[Collected data entries]

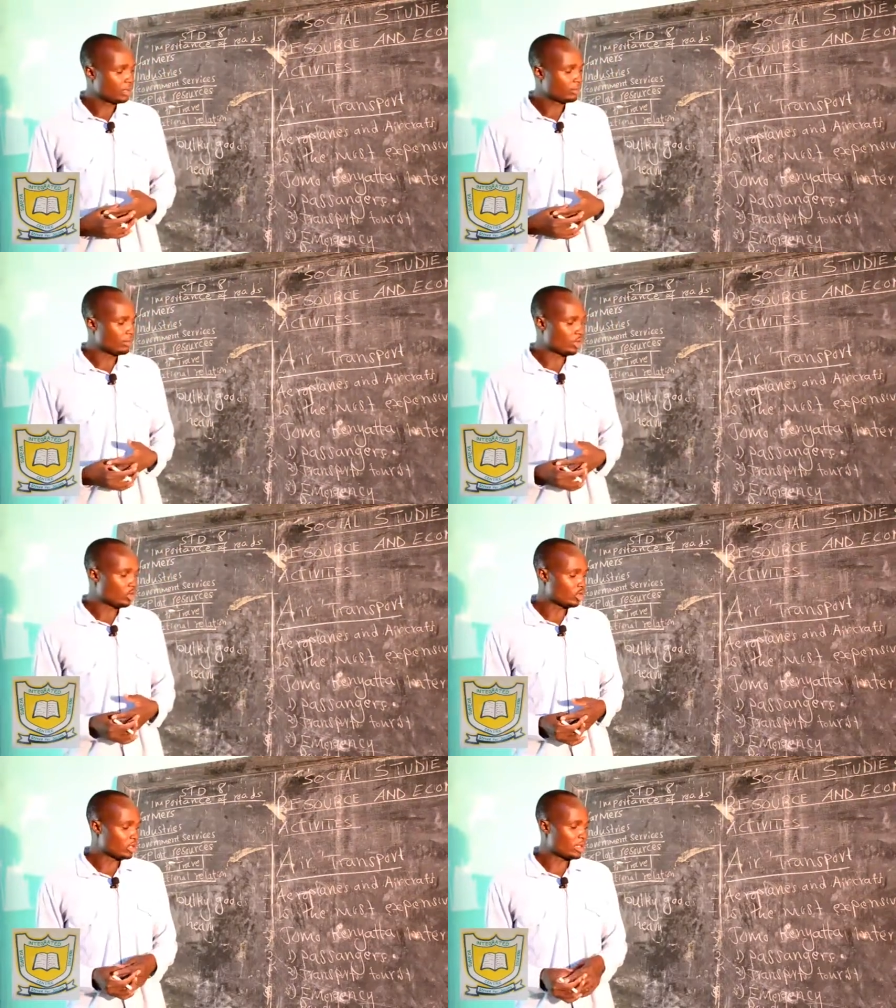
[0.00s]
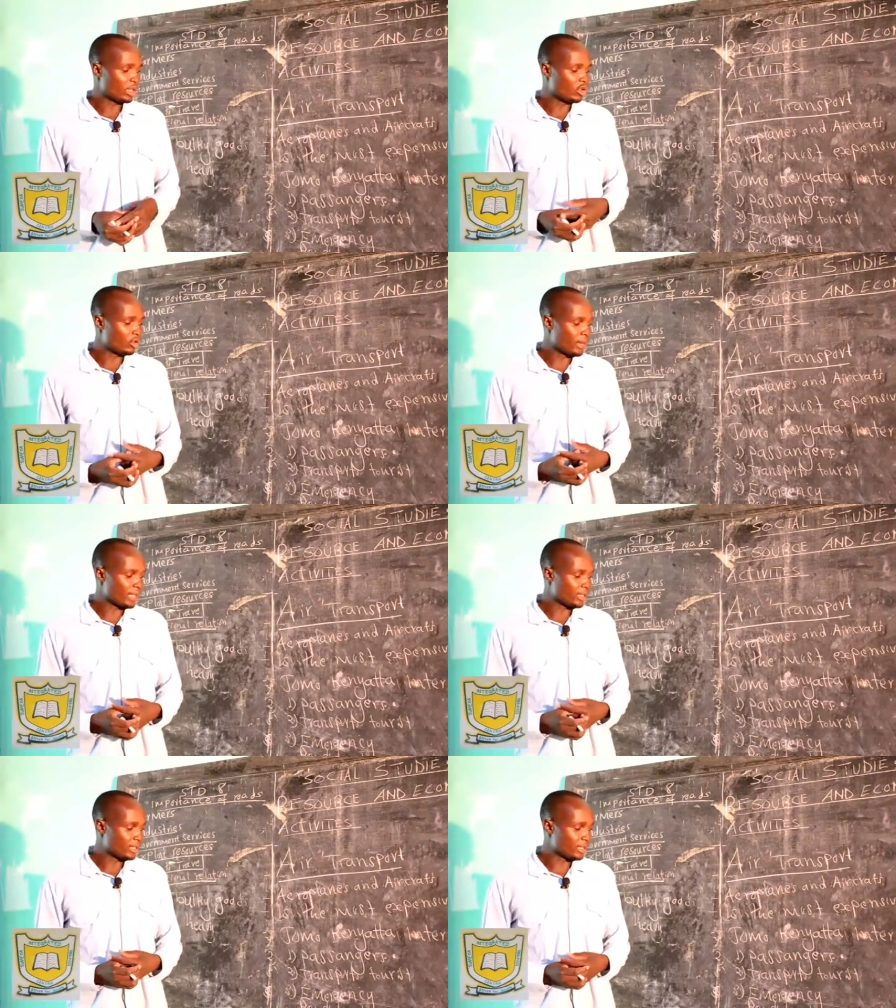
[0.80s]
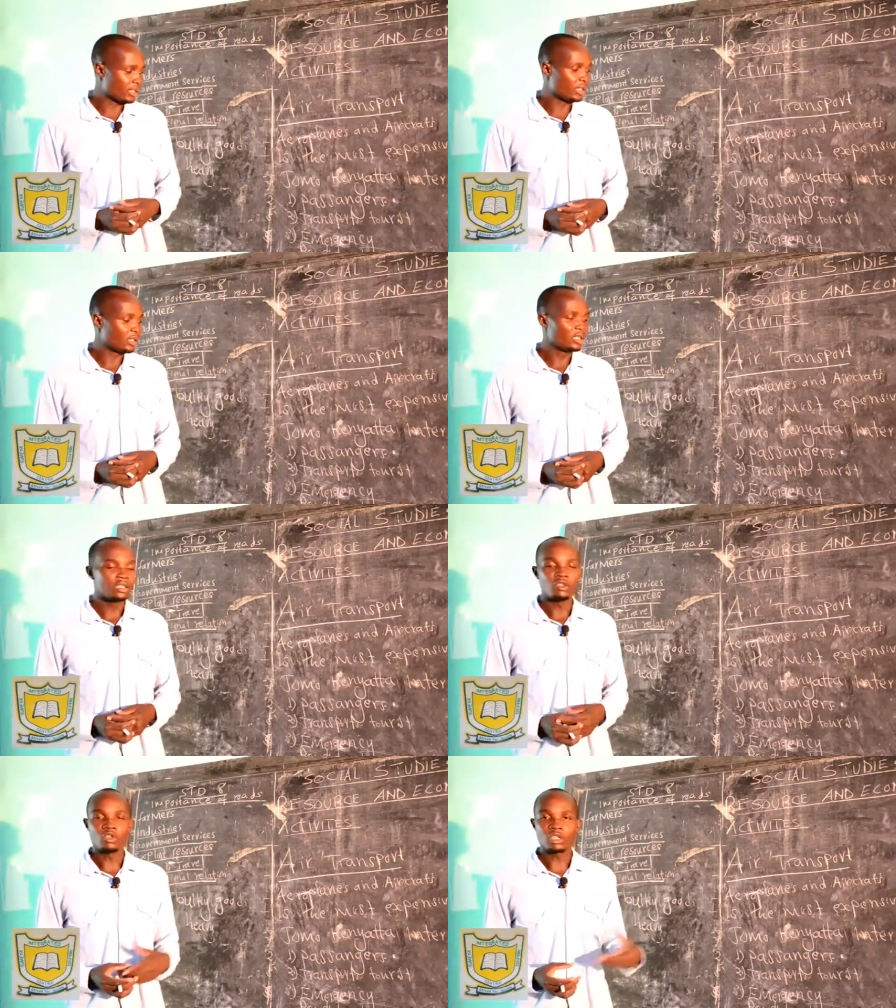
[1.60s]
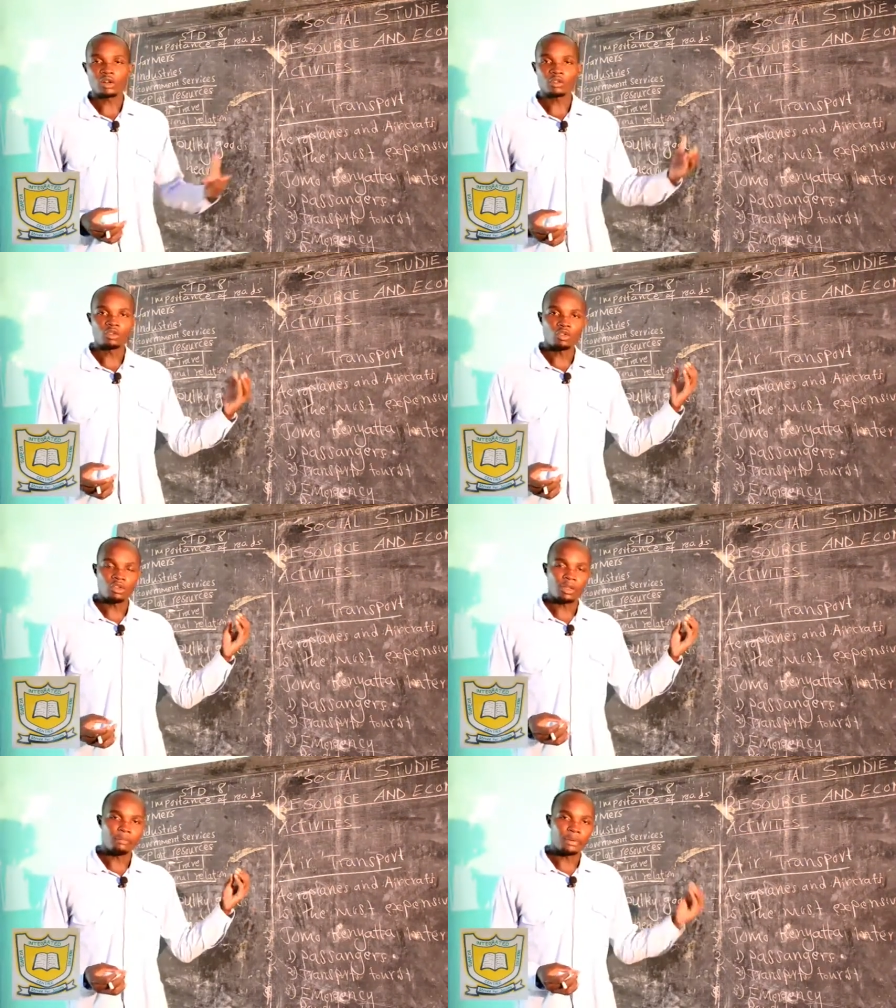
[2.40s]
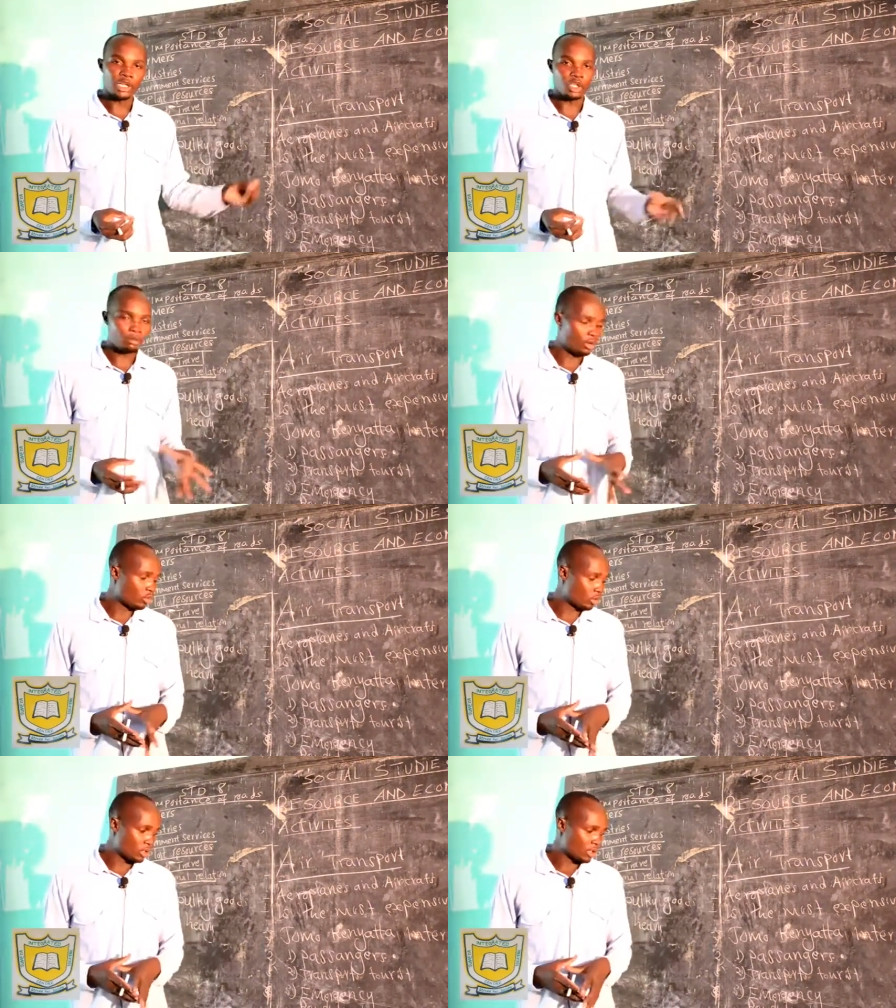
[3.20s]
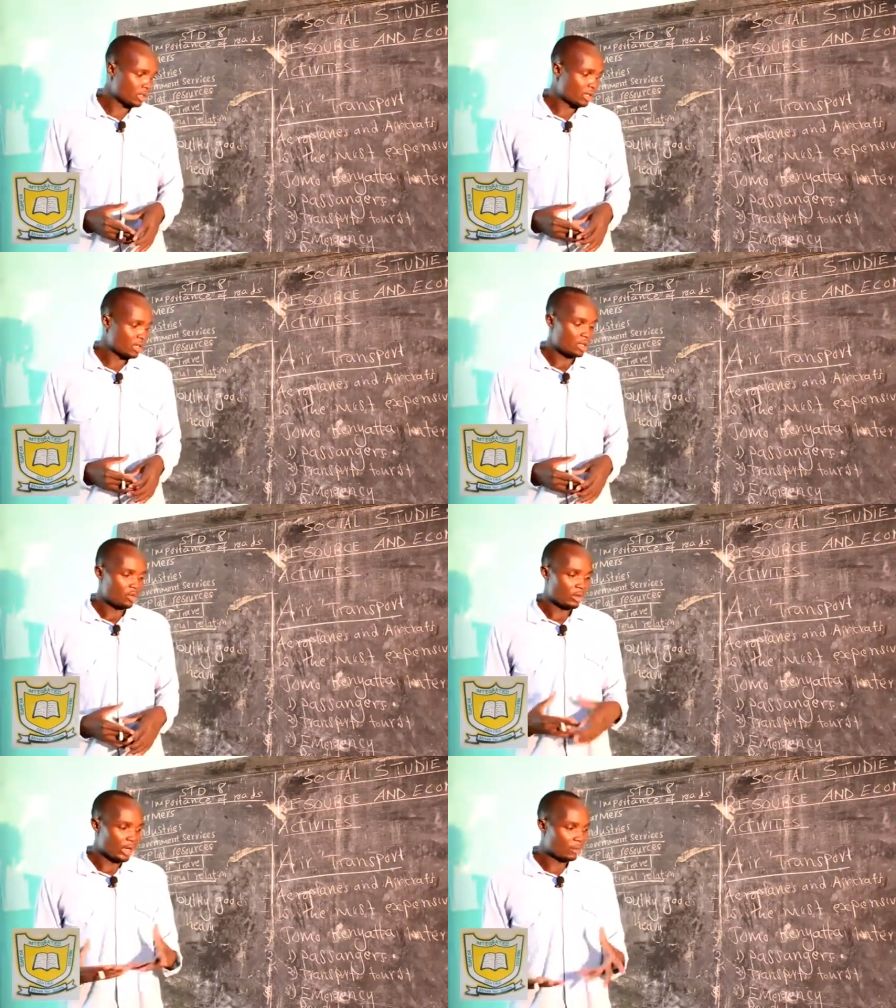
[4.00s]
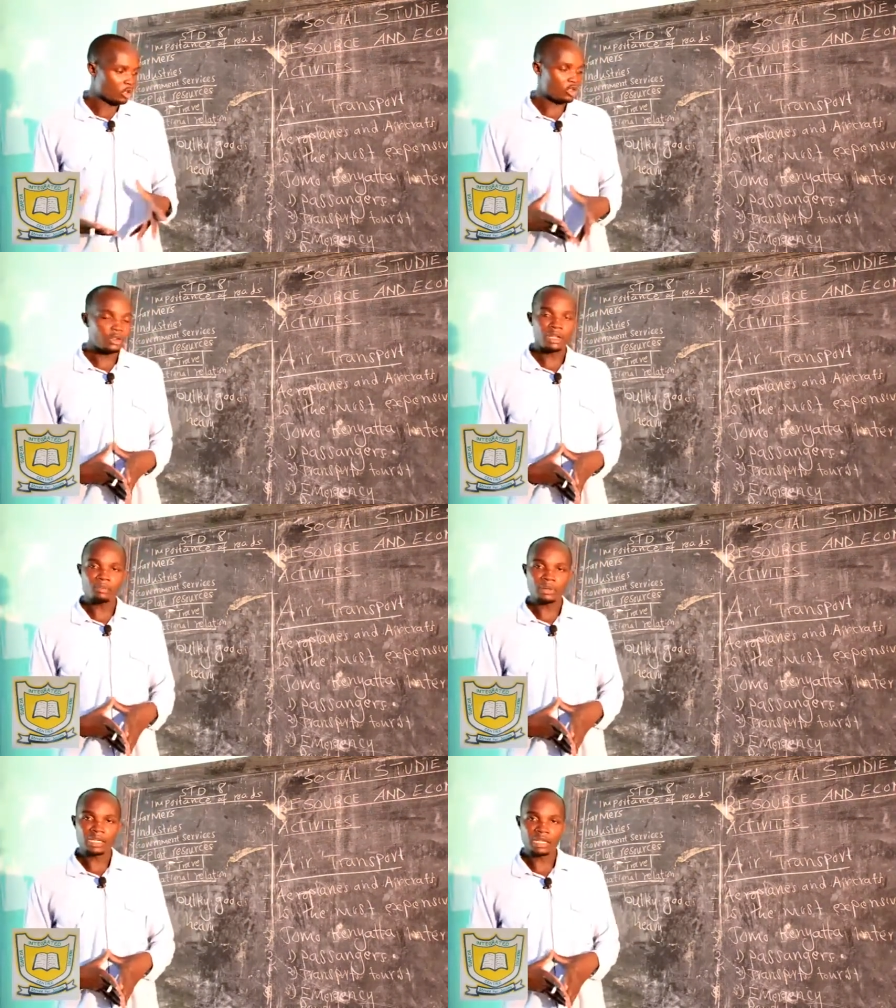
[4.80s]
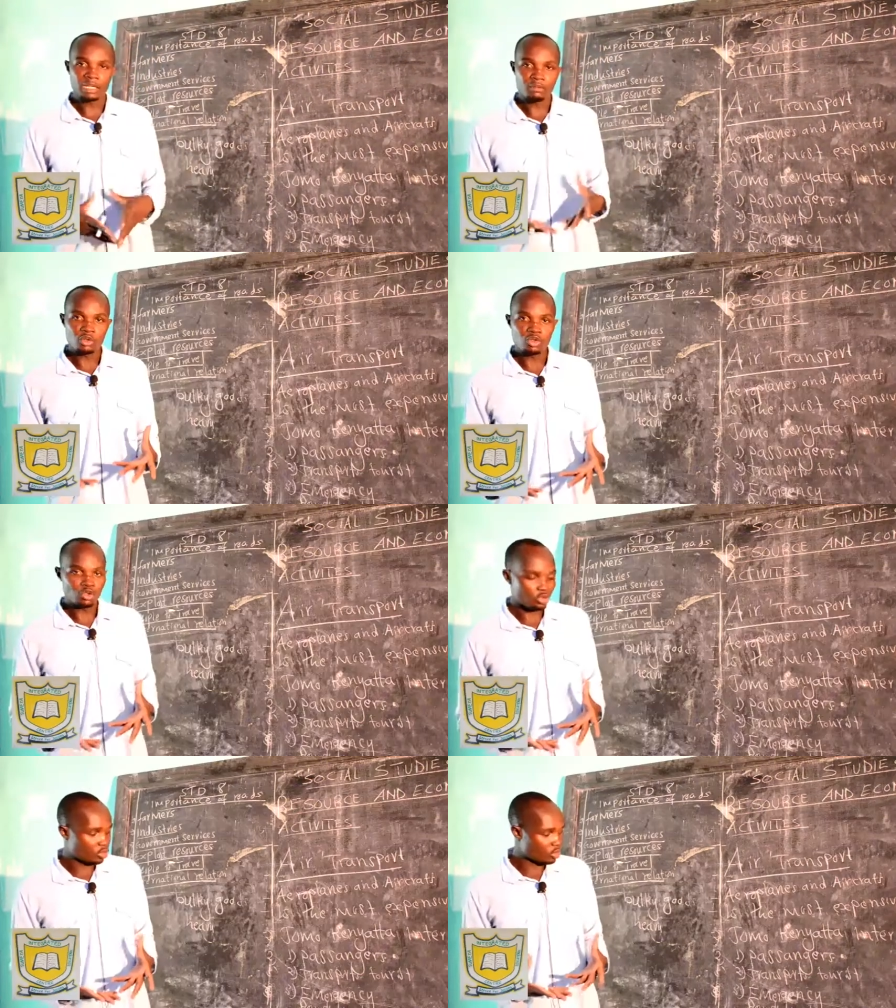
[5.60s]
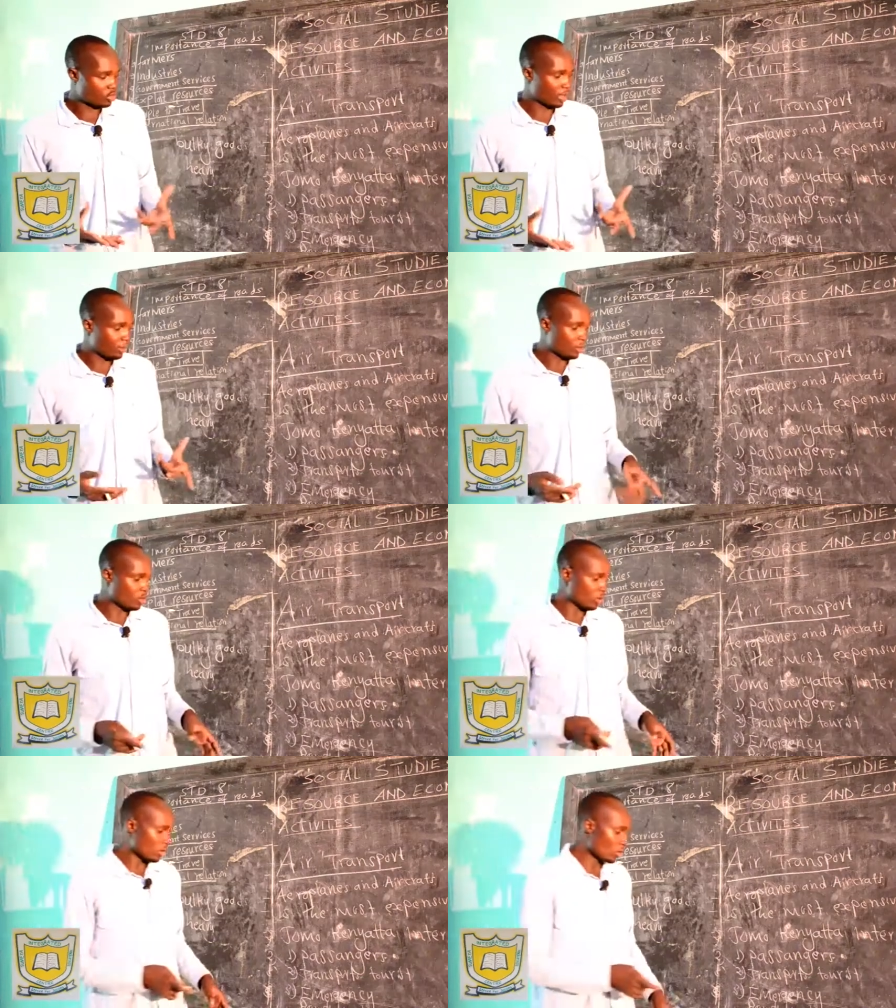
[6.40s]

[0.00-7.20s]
because they go bad easily. Those are what we call the perishable goods. We have also aeroplane can be used also to transport what we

• _Exercise_:
None of the pictures should be copied, but every record above must be returned exactly.

• _Result of this exercise_:
[0.00s]
[0.80s]
[1.60s]
[2.40s]
[3.20s]
[4.00s]
[4.80s]
[5.60s]
[6.40s]

[0.00-7.20s]
because they go bad easily. Those are what we call the perishable goods. We have also aeroplane can be used also to transport what we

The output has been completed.